Dongjing music (洞经音乐; dòngjīng yīnyuè) or donjiang is a type of Chinese ritual music traditionally performed by the Nakhi people, Han people, and Bai people of Yunnan province in southwest China.

==History==
Prior to the establishment of the People's Republic of China, most Han towns and cities in Yunnan contained Dongjing associations, exclusive religious societies oriented around worship of the Taoist deity Wenchang Wang. The term Dongjing is an abbreviation of the title of the Taoist scripture Dadong Xianjing (大洞仙經), or "Immortals' Book of the Great Grotto". The Dongjing associations also performed highly regarded music during their ceremonies. The most prominent Dongjing associations were located in Dayan, Baisha, Shuhe, and Lhasa.
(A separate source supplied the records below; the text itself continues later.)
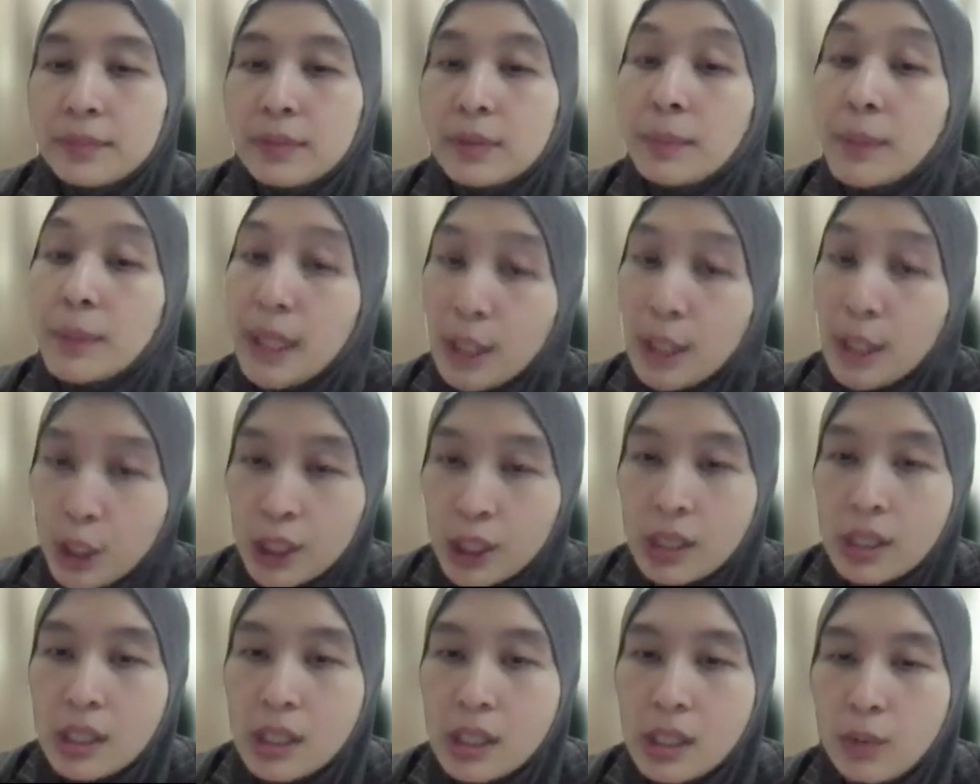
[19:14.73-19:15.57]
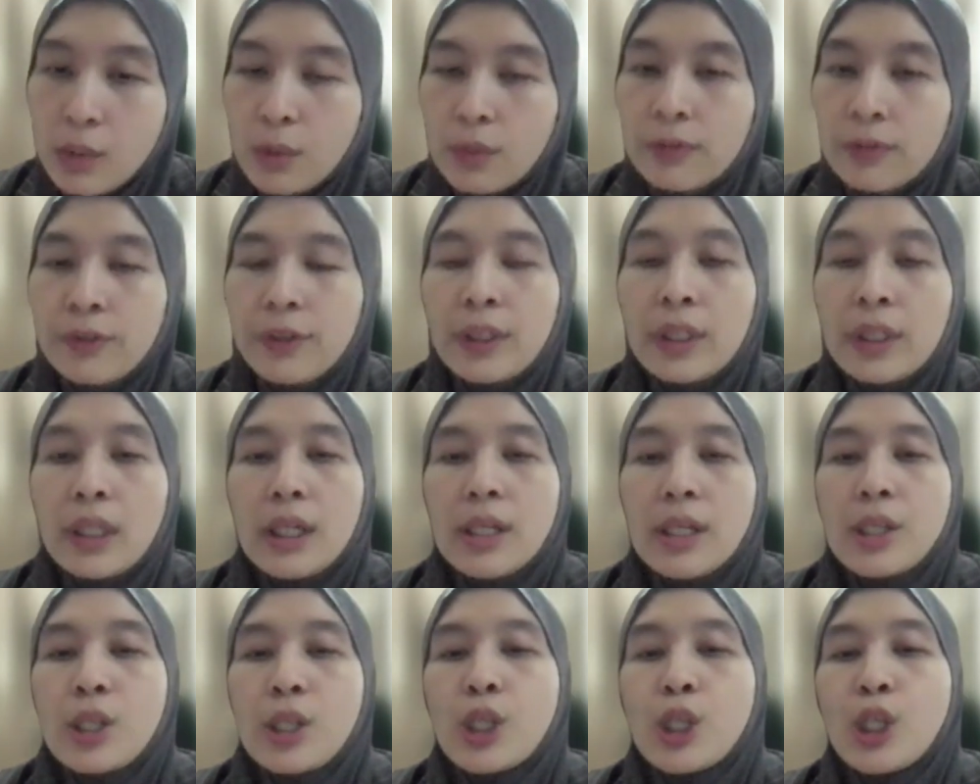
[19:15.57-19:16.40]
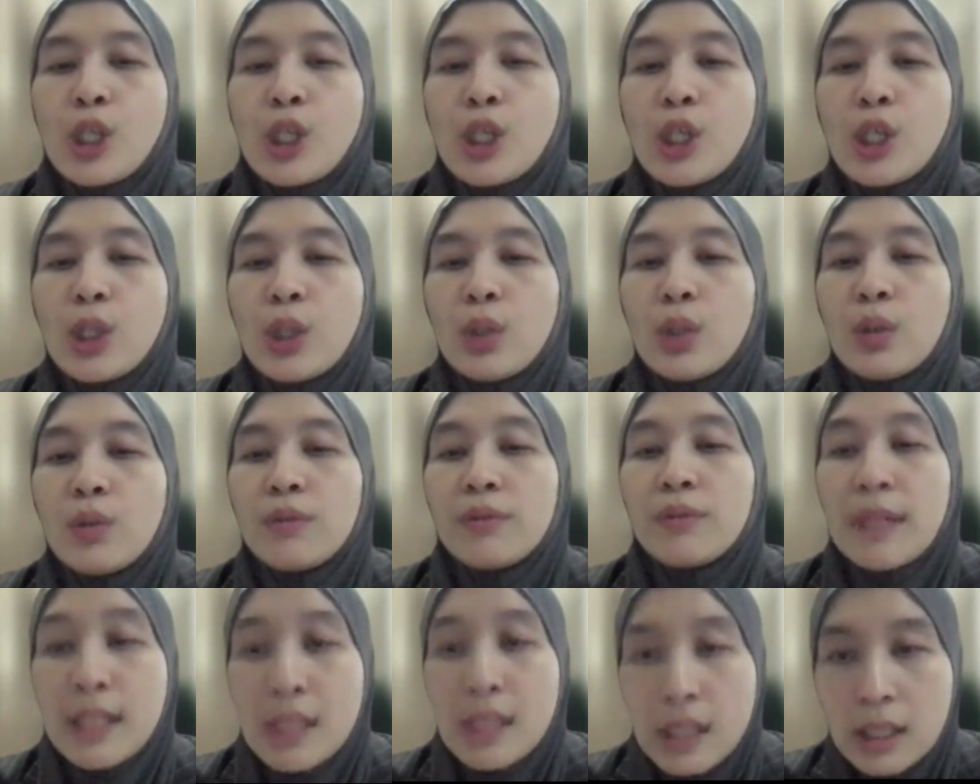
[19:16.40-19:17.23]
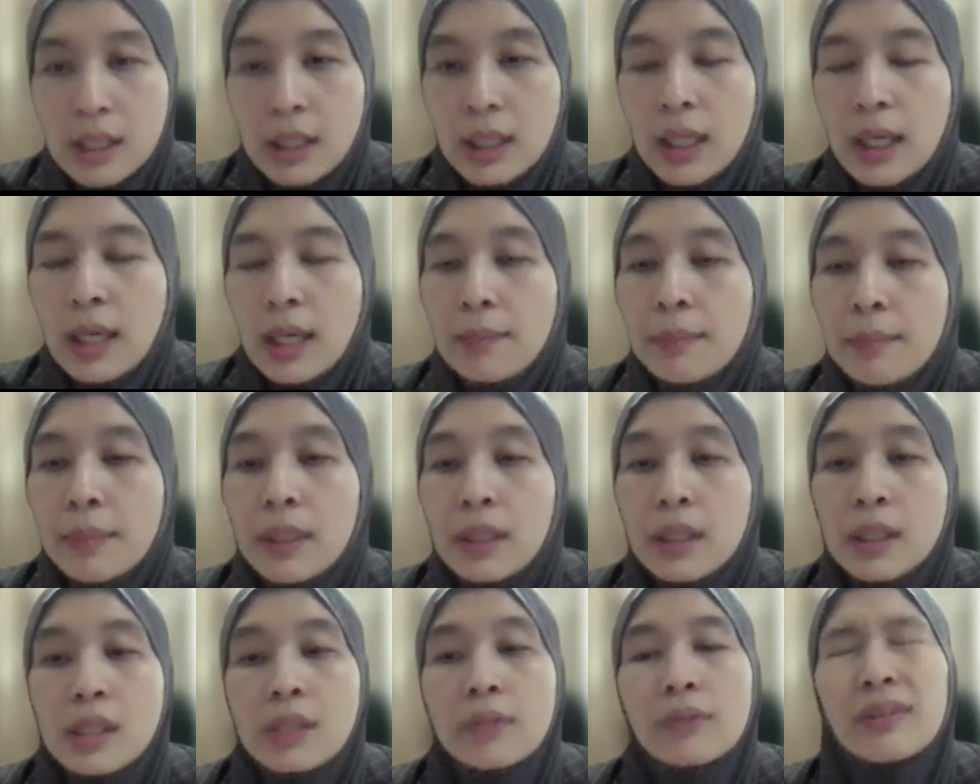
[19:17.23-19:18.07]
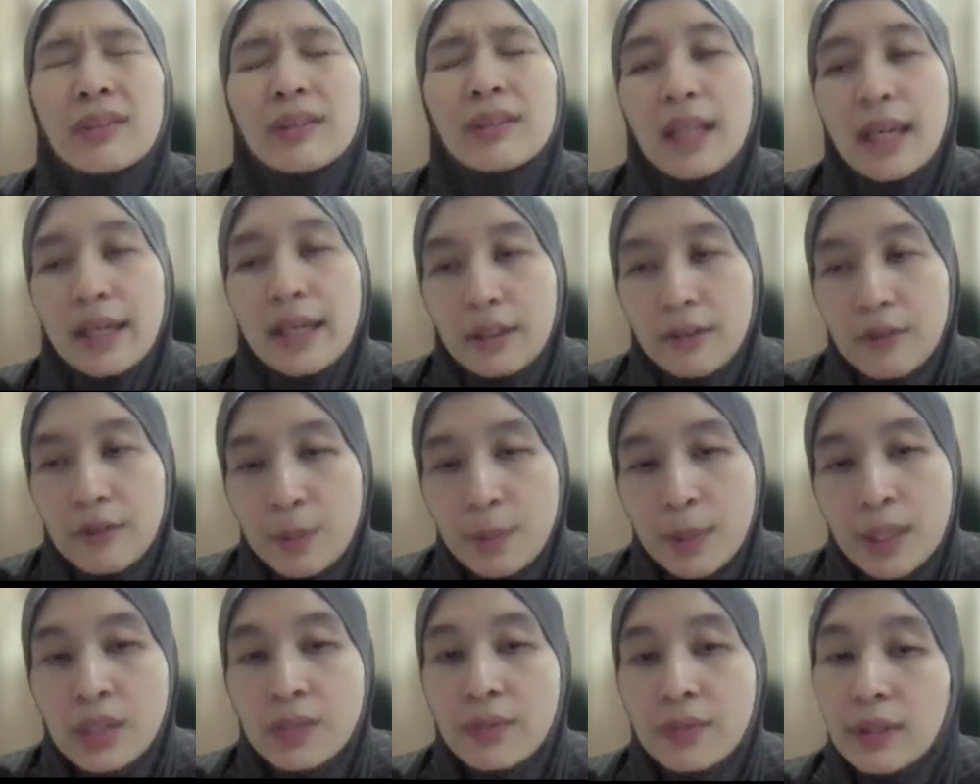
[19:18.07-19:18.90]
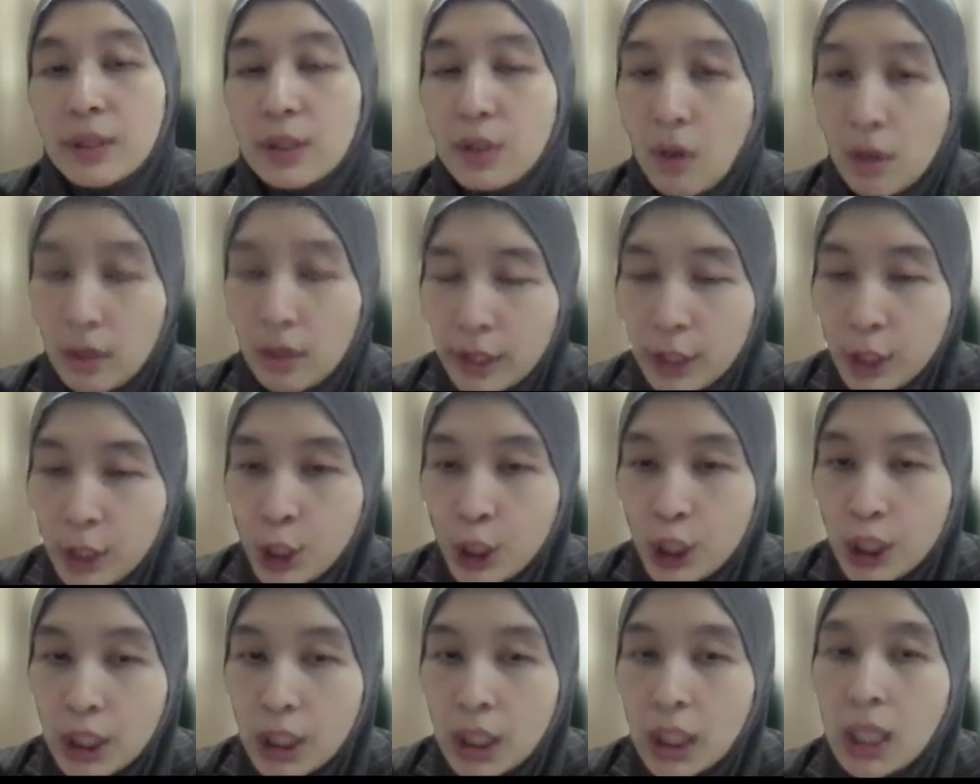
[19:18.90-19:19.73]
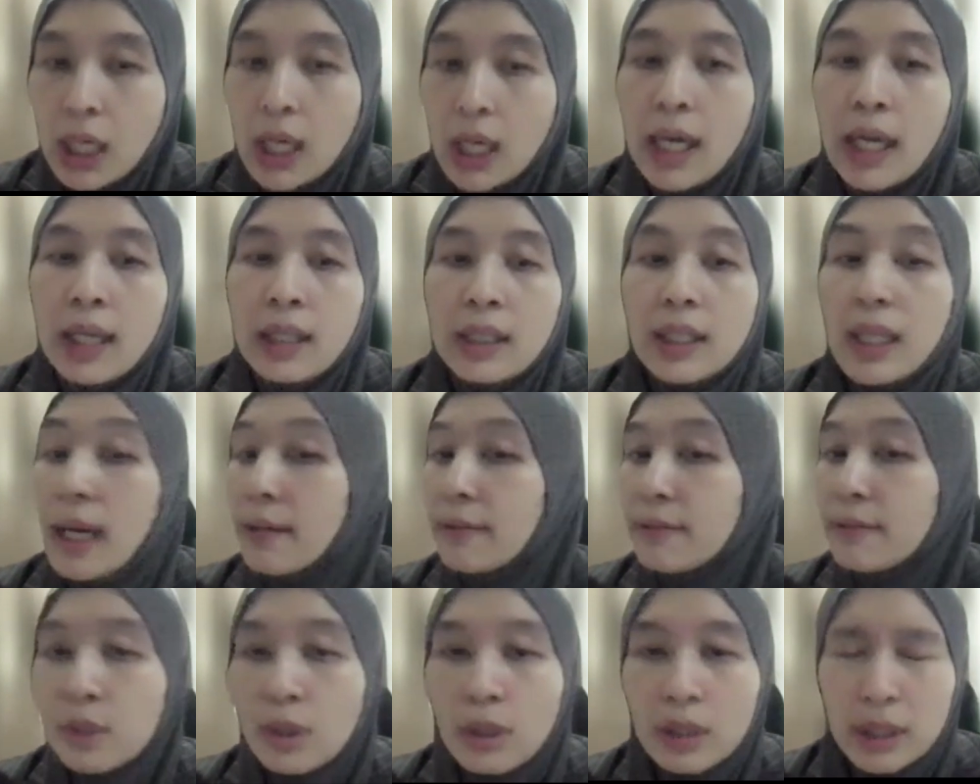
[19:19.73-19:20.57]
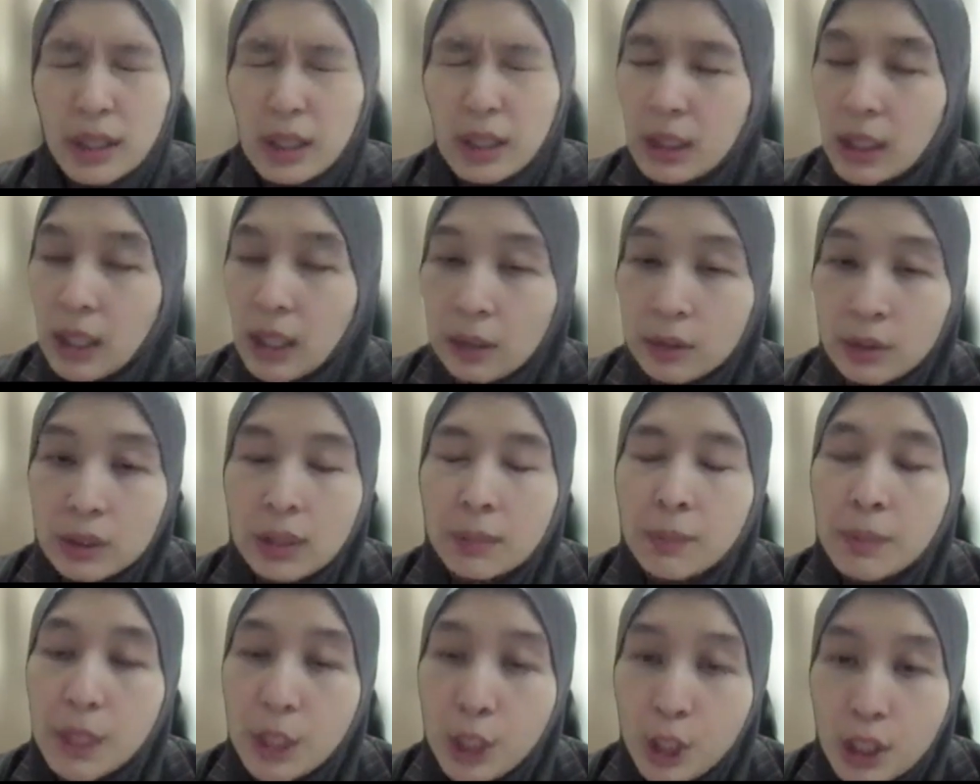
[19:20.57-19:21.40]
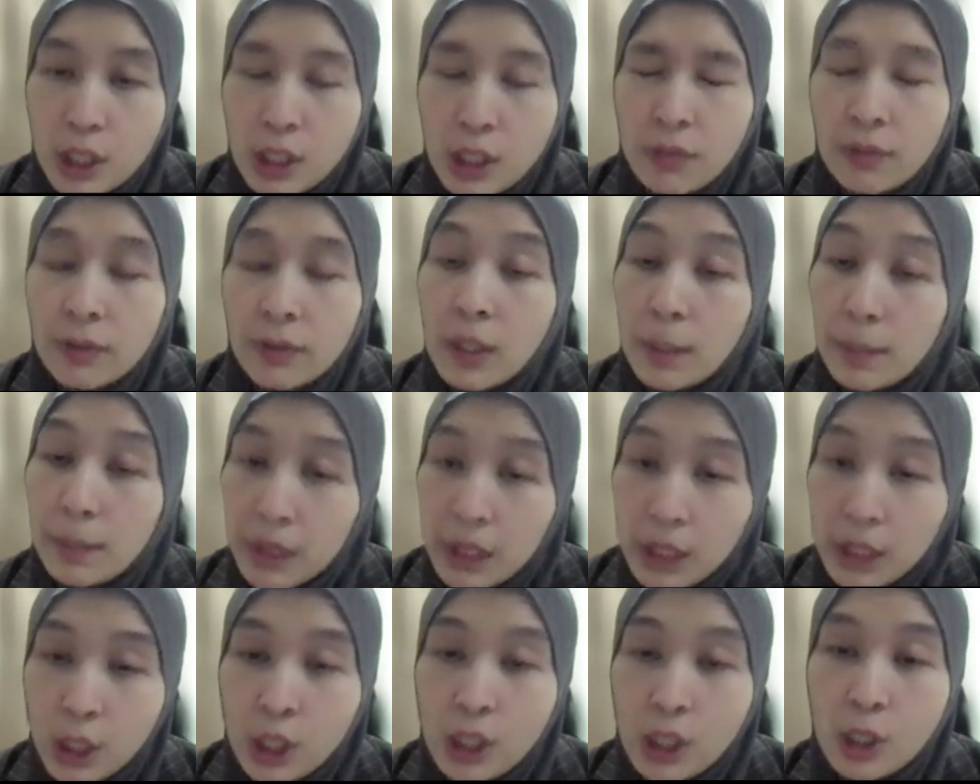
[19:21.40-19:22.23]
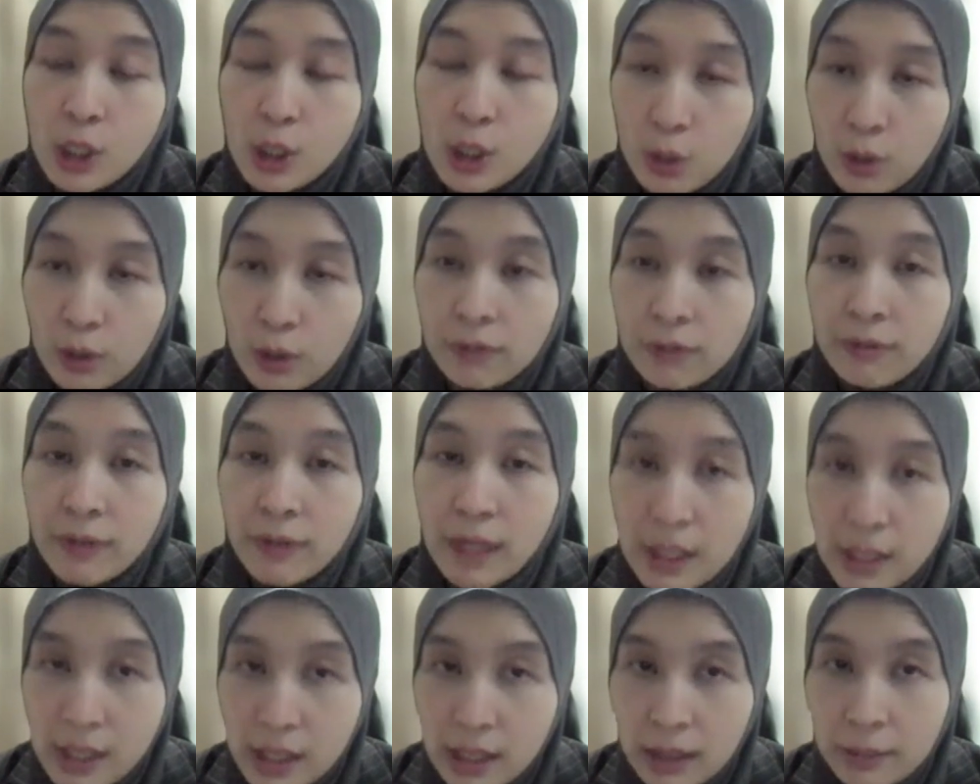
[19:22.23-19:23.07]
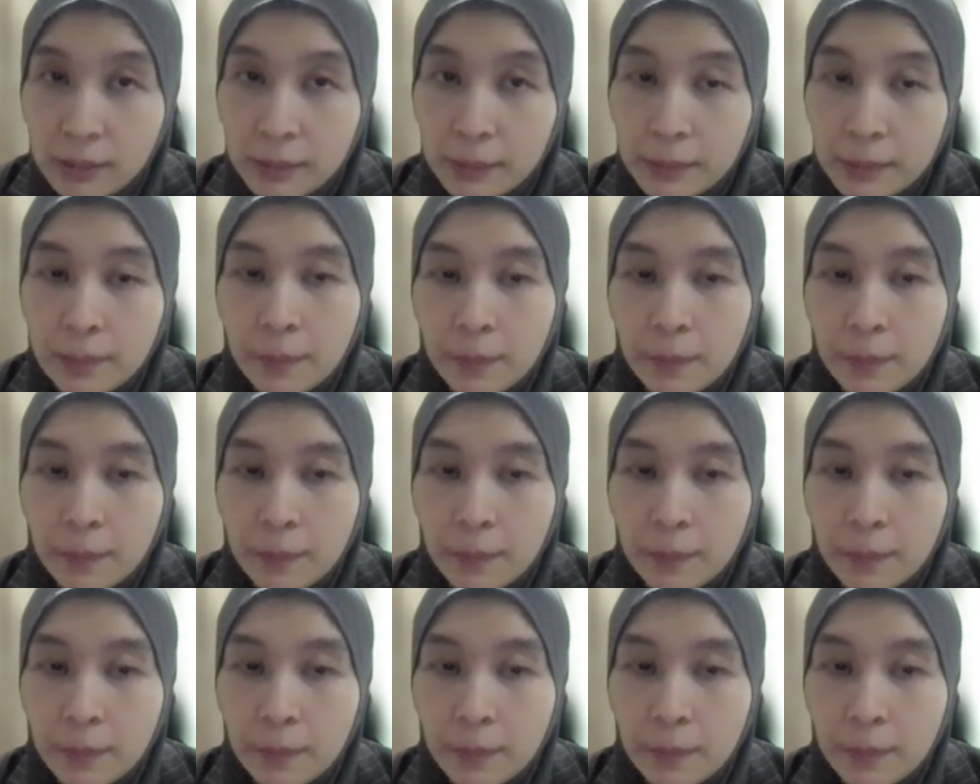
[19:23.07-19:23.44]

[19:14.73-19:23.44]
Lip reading: patients with regards to fasting because of the lack of specific knowledge, and they have not encountered patients with complications during fasting.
From 1949 to 1978, the Dongjing associations were suppressed under Communist rule. In the 1980s, when this grip was loosened, there was a major revival of dongjing music.

==Performance==
Unlike most Naxi music, dongjing uses Chinese titles, Chinese instruments, heterophonic sizhu style, and Chinese gongche notation. Often, the orchestra will include the wooden fish (muyu), the pipa, sugudu, and sanxian lutes, the reed pipe, and the guqin and guzheng zithers.

In the pre-1949 rituals, participants had to be male, virtuous and honorable (usually this meant that membership was hereditary), and they had to donate to the association. Because of these requirements, and as evidenced by the Sinicized repertoire, performances and rituals could be seen as asserting the Dongjing members' elite status within the Naxi community. Semiannual sacrifices were made to Confucius, and biannual rituals were performed for Wenchang and Guan Yu.